Allan Correy, AILDM Patron 1994 – 2012, was a pioneer in the industry and made a significant and lasting impact on landscape design in Australia. Despite failing eyesight and health in recent years Allan retained his passion for the industry and AILDM, only relinquishing his duties as Patron in 2012 when he was no longer able to fulfil them as he wished to.
His passing is a great loss to the industry. The tributes pouring in since news of Allan's passing broke are a testament to a good man and a respected Landscape Architect.
AILDM | The Beginning
The first seeds for AILDM were planted in May 1993, when a group of Applied Science (Landscape) students at Charlestown TAFE met to discuss their idea for a professional body to support graduates of their course. Over the next two years, they spent many hundreds of hours in Convening and Steering Committees as they built support for the association.
The Institute was finally incorporated as a public company on 29 July 1994. Allan Correy, a foundation member of the Landscape Architects' Institute and a lecturer in Landscape Architecture at Sydney University, agreed to be Patron of the Institute and the Sydney Chapter was officially inaugurated.
Allan Correy (AILDM Patron 1994-2012)
Allan Correy is one of a handful of landscape architects who trained overseas in England and America in the 1950s, and returned to be one of Australia's landscape architecture pioneers.
He gained practical experience as a gardener at the Sydney Botanic Garden before moving overseas, and on his return to Australia in 1961 became the first landscape architect appointed in South Australia. There he designed a new botanic garden at Mt Lofty near Adelaide.
Between 1961 and 1967 Allan practised widely in SA experimenting with both an ecological and modernist approach. For the Mt Lofty Botanic Garden Masterplan, he applied systematic ecological planning for the first time in Australia and used the overlay mapping techniques learned from Brian Hackett in England and Ian McHarg in America to inform the design.
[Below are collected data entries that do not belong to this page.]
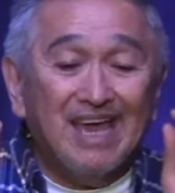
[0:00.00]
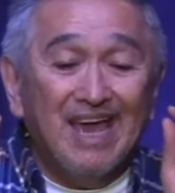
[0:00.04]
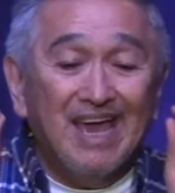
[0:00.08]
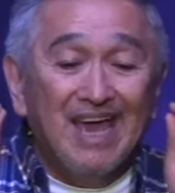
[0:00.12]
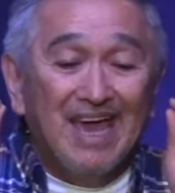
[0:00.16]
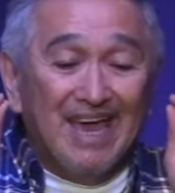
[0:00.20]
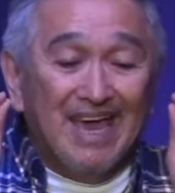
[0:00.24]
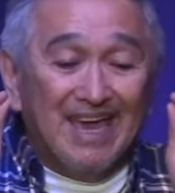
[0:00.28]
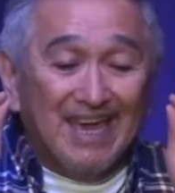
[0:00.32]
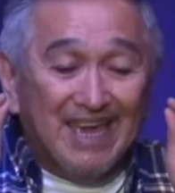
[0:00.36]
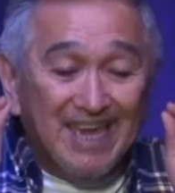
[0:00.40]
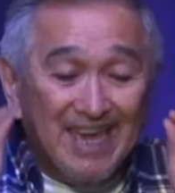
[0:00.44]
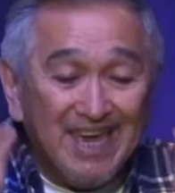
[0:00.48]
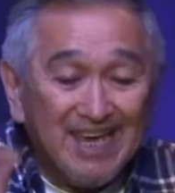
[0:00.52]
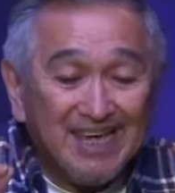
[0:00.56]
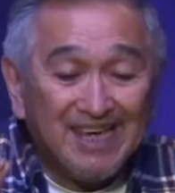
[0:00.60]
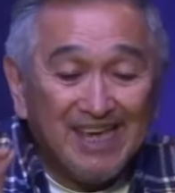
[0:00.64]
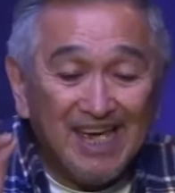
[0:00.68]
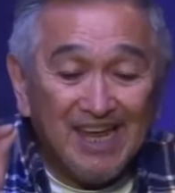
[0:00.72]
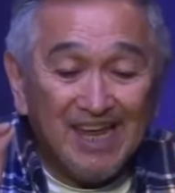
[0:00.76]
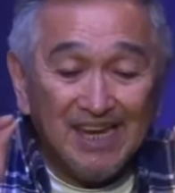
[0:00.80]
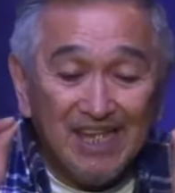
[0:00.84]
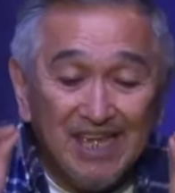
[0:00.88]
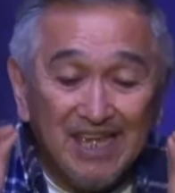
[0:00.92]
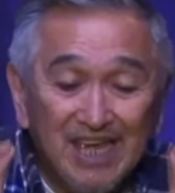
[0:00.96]
he
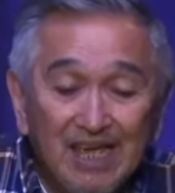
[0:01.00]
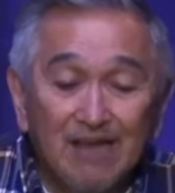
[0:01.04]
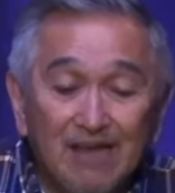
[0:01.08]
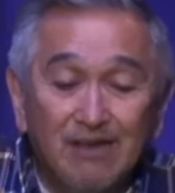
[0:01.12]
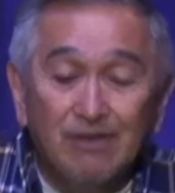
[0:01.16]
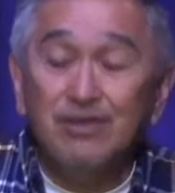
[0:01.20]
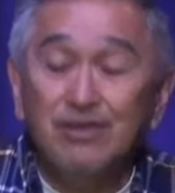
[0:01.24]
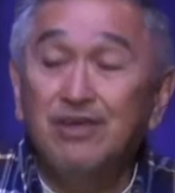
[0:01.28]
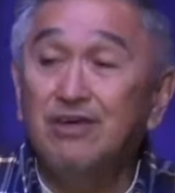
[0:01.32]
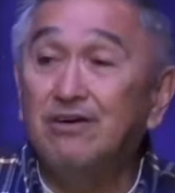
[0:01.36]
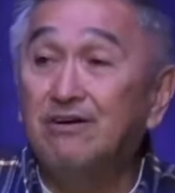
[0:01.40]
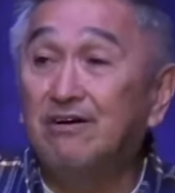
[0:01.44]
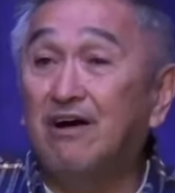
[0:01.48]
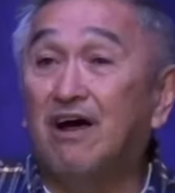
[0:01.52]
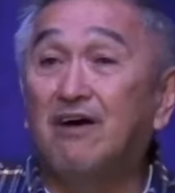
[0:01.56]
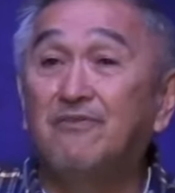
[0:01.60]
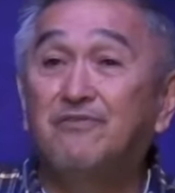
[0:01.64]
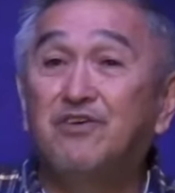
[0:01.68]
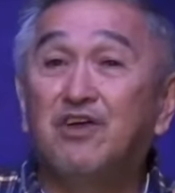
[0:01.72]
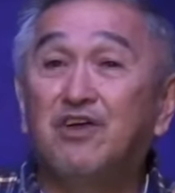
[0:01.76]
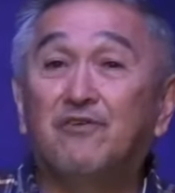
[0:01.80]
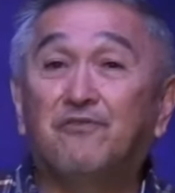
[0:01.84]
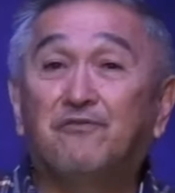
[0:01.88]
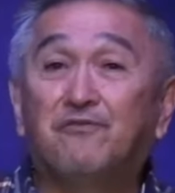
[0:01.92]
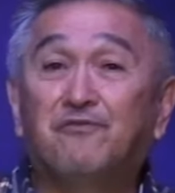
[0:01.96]
can heal you of
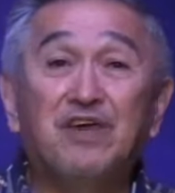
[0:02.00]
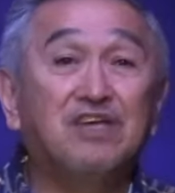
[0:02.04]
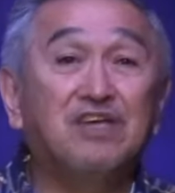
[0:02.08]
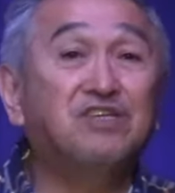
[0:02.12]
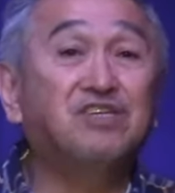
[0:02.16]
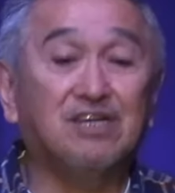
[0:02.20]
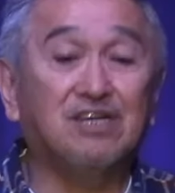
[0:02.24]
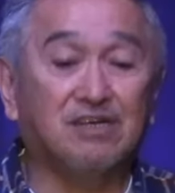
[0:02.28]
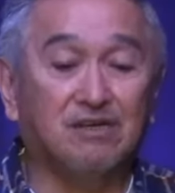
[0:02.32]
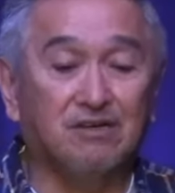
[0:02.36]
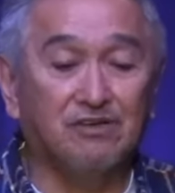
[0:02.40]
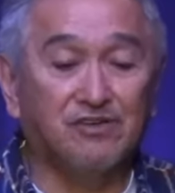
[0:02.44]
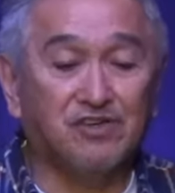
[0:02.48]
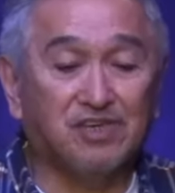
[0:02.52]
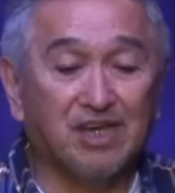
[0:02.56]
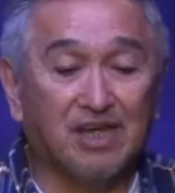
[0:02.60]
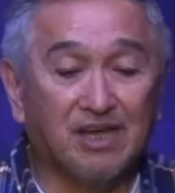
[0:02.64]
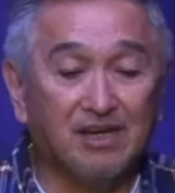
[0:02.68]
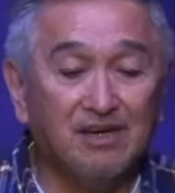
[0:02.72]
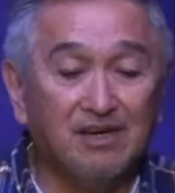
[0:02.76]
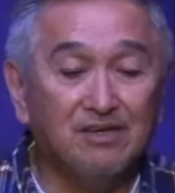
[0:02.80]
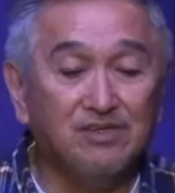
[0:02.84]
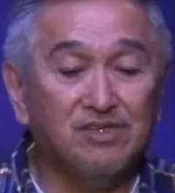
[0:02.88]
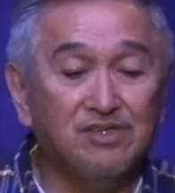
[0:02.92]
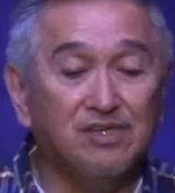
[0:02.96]
your physical
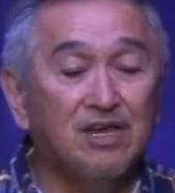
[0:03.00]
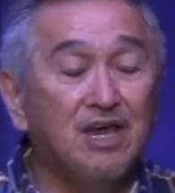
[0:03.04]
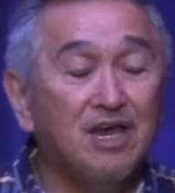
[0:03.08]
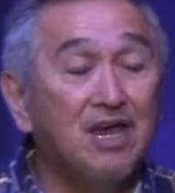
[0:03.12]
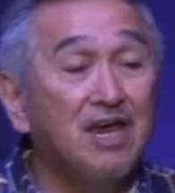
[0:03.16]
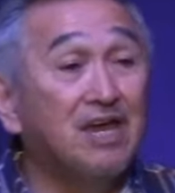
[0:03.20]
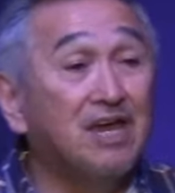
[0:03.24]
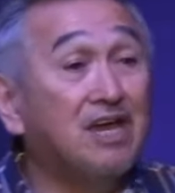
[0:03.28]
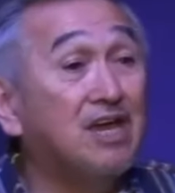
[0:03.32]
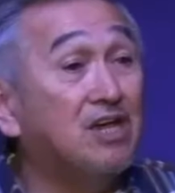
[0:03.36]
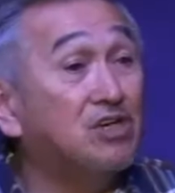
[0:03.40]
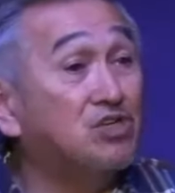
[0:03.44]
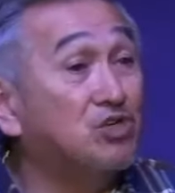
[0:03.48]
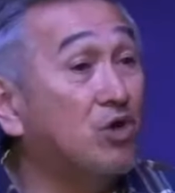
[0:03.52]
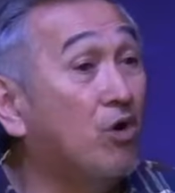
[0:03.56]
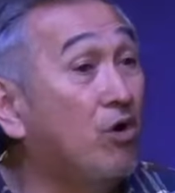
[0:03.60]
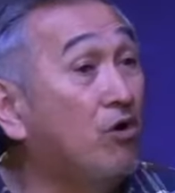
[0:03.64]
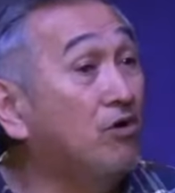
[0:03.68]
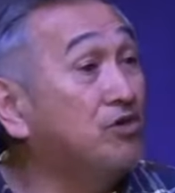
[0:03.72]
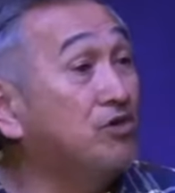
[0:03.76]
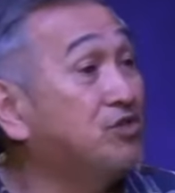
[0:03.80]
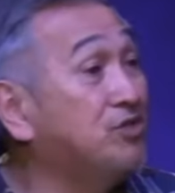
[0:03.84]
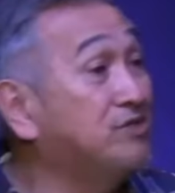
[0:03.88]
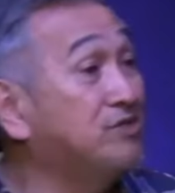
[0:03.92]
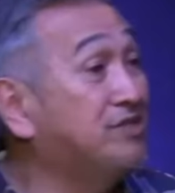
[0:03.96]
sickness. He is
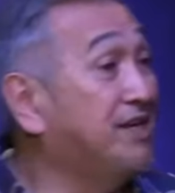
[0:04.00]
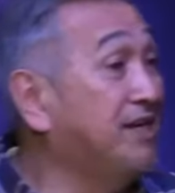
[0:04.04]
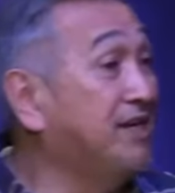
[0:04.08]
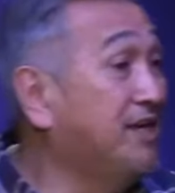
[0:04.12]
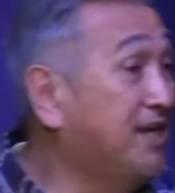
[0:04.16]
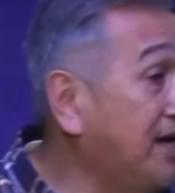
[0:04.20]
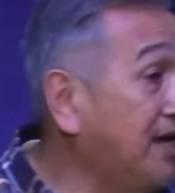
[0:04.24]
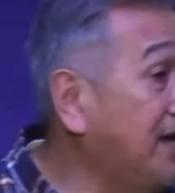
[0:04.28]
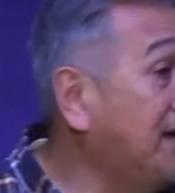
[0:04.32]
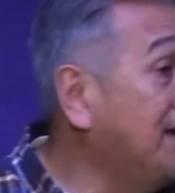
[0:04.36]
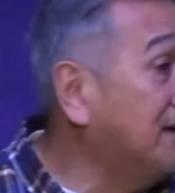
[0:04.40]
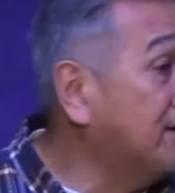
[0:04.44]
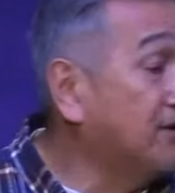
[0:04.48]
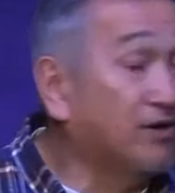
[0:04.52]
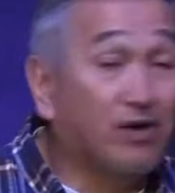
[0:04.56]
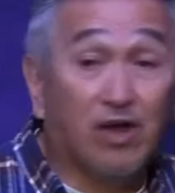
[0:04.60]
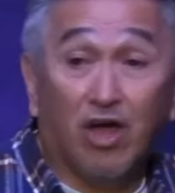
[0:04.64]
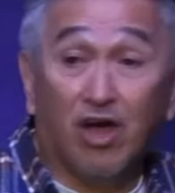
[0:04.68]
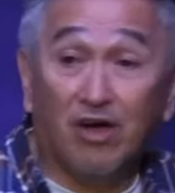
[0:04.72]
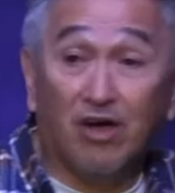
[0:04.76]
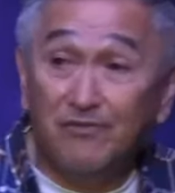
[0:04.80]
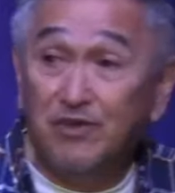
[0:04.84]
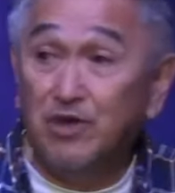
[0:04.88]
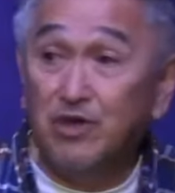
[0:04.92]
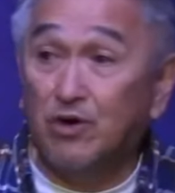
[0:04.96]
also the healer
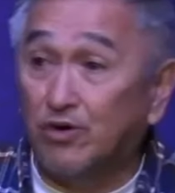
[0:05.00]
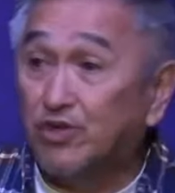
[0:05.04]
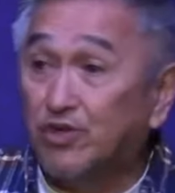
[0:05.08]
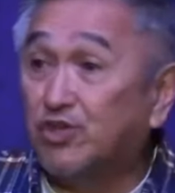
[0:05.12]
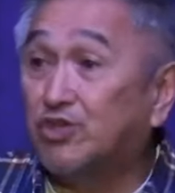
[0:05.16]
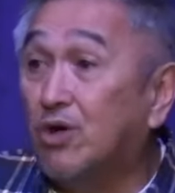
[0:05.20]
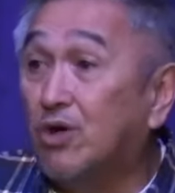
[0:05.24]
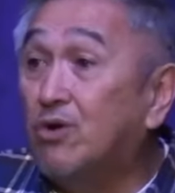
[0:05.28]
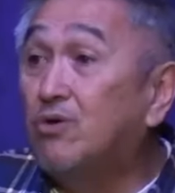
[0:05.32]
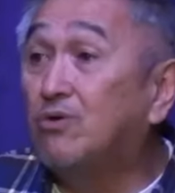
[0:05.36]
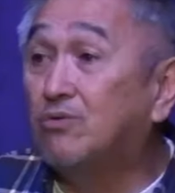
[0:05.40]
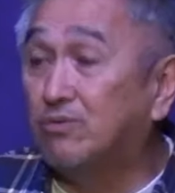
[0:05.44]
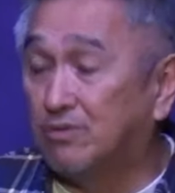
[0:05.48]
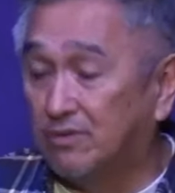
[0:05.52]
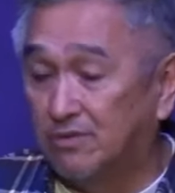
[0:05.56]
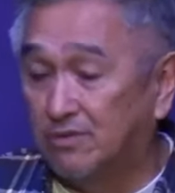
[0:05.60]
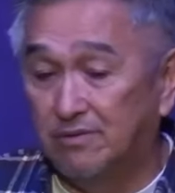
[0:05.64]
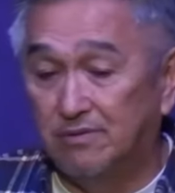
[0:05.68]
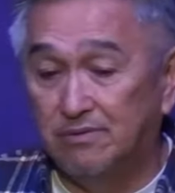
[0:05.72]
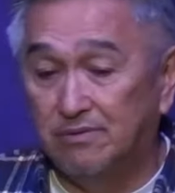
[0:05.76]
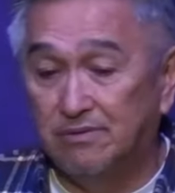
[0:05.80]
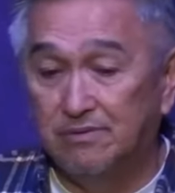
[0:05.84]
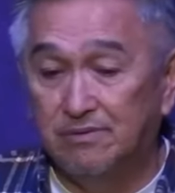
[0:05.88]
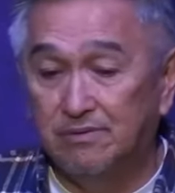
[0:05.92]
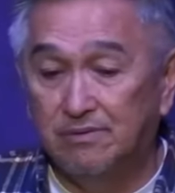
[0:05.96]
of your soul.
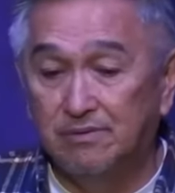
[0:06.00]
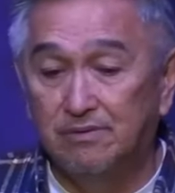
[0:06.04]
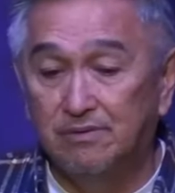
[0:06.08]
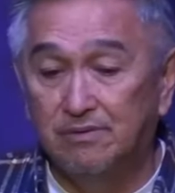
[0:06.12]
Yeah.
His geometric design for the Sculpture Court of the National Gallery of South Australia took a modernist approach, as did his stylised mounds for the forecourt, carport and entry to the Highways Department Building.
In private practice Allan designed domestic gardens using recycled building materials, ground modelling, local stone, native trees and mass shrubs and groundcover to create places that soothe the human psyche and celebrate nature.
Allan returned to Sydney in 1967 to head the new Landscape Section of the Government Architect’s Branch of the Public Works Department heralding the beginning of landscape architecture in the public domain in NSW. Work from this period set new standards for the profession and included the Australian Section of Taronga Zoo. This project marked the introduction of a sophisticated level of detailing, unusual in the public domain of the time.
Allan did not restrict his interests to design. His later work in the public domain helped to build a framework for environmentally responsible site evaluation and impact assessment as an essential part of landscape architecture. He has applied his knowledge to teaching, writing and speaking, thereby contributing to landscape architecture in an all embracing way.
AILDM was very proud to have Allan as its Patron.